─── DATASET ───
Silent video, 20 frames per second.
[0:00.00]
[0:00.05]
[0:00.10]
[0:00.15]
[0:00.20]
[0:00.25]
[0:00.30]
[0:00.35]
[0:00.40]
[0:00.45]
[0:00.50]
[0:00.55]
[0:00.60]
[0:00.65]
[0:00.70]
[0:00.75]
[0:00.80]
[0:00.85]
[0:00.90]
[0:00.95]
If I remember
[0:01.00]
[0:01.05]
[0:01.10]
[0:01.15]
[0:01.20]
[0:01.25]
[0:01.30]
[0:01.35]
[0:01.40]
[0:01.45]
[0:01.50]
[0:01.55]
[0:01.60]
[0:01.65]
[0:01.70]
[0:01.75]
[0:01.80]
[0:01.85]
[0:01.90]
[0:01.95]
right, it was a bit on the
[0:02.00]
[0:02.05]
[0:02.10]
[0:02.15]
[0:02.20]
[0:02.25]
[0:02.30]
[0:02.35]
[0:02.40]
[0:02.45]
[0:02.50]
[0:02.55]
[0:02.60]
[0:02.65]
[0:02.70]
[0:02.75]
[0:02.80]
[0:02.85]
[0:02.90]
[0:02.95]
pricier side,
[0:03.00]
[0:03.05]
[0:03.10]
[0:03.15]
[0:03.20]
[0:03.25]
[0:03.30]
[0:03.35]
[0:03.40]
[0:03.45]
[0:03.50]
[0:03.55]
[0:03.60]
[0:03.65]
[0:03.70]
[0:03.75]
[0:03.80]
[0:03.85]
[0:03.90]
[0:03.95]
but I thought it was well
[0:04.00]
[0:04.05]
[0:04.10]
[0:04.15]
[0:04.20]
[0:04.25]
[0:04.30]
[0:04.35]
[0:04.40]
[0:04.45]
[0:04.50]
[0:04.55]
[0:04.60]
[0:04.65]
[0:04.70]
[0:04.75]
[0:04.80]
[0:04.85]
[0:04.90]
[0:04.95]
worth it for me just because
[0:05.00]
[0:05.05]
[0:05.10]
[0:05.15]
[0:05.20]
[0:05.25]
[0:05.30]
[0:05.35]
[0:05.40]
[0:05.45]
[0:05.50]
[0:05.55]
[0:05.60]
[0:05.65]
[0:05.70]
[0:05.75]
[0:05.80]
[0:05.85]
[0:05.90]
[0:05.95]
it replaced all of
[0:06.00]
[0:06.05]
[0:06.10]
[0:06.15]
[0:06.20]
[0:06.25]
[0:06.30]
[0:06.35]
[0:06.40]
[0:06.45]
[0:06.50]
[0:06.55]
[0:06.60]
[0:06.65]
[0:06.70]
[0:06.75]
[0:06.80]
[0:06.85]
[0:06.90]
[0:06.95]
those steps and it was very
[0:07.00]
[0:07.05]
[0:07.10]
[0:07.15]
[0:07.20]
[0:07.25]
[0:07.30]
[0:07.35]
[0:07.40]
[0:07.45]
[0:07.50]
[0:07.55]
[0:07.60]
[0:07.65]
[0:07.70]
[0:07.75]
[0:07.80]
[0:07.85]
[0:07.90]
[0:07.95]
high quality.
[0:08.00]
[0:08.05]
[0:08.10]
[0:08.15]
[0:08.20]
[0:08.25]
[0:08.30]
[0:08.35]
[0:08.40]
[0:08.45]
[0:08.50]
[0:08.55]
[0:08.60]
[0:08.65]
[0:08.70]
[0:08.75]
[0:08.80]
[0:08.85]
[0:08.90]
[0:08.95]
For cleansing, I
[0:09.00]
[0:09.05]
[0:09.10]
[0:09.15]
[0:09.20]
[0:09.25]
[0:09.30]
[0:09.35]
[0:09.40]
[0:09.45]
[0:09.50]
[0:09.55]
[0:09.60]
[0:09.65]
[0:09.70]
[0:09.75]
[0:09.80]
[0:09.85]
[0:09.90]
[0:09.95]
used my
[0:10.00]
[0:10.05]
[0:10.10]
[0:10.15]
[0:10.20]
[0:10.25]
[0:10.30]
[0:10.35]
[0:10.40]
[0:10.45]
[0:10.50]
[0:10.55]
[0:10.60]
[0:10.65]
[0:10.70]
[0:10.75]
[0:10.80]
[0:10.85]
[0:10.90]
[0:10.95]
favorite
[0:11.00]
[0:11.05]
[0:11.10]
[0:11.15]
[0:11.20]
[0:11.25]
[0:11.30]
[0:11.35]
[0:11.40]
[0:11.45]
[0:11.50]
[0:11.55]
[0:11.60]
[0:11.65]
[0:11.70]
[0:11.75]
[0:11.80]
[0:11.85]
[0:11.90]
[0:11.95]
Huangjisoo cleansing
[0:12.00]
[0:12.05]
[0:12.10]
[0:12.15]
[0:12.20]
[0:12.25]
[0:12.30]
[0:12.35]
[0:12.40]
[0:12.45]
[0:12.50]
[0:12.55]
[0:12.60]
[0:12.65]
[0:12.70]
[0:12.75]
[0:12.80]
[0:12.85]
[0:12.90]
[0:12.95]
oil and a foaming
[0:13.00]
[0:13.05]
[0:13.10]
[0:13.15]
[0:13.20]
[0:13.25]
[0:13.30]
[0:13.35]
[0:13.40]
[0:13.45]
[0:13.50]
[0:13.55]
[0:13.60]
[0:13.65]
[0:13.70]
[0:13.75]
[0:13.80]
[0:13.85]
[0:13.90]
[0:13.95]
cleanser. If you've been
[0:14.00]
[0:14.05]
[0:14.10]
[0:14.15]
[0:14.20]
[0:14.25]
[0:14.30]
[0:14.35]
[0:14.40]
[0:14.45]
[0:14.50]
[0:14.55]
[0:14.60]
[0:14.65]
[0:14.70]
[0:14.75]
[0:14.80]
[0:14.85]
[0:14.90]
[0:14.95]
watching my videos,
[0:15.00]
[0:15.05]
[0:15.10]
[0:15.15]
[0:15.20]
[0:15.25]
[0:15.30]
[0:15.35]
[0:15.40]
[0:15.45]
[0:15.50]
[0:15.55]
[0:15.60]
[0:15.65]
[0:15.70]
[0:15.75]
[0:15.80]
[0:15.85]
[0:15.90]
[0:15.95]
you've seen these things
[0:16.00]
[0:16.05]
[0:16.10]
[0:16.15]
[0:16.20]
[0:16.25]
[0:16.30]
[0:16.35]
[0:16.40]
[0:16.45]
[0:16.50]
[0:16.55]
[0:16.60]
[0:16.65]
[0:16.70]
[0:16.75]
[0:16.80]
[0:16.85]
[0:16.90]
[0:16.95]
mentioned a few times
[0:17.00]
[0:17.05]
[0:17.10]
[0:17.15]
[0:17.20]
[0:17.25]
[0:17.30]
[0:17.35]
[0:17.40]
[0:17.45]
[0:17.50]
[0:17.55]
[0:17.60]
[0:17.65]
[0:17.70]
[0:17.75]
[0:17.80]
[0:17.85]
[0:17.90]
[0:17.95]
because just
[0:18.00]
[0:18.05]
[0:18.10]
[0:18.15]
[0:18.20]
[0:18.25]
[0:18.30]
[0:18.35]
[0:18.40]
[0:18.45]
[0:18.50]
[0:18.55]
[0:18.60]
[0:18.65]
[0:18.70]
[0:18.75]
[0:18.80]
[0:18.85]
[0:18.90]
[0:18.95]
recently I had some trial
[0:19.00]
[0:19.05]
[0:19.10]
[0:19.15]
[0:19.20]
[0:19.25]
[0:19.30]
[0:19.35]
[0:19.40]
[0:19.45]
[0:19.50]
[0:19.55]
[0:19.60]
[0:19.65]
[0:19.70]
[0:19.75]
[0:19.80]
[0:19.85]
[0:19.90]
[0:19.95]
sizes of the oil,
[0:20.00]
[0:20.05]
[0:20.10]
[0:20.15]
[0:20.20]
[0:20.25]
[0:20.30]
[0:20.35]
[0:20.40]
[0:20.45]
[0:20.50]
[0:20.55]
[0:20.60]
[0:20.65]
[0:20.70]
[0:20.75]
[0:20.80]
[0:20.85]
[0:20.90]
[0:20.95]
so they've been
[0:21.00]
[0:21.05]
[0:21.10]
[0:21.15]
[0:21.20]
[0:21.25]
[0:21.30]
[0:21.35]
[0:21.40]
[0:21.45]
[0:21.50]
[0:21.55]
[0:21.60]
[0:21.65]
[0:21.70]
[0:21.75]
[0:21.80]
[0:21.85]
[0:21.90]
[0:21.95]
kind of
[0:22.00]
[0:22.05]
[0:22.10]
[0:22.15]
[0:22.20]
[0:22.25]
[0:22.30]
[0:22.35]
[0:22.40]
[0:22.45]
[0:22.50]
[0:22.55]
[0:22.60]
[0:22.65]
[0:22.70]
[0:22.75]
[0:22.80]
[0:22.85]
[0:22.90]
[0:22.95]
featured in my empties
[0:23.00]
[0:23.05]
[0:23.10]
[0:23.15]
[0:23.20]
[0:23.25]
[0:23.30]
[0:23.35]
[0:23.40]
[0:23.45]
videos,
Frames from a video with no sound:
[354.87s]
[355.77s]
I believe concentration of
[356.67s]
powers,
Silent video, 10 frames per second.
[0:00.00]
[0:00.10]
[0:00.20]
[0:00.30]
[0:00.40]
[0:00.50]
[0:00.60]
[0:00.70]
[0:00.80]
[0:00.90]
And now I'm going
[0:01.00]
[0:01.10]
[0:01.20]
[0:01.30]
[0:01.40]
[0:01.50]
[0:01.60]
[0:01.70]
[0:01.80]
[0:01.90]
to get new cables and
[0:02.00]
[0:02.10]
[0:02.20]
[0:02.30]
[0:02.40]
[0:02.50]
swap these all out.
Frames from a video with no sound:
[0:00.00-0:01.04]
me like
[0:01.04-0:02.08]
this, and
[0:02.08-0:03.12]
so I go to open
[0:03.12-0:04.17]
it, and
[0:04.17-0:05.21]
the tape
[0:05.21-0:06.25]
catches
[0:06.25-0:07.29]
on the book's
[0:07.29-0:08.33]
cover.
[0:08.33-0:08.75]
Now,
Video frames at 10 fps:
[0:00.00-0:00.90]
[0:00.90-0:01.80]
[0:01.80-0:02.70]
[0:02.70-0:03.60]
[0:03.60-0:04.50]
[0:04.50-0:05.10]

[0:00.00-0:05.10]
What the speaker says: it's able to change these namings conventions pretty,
───
:: PROBLEM TO SOLVE ::
Working from the entries above, filter out every line that lacks "second" and copy what remains.

:: EXERCISE ANSWER ::
Silent video, 20 frames per second.
Silent video, 10 frames per second.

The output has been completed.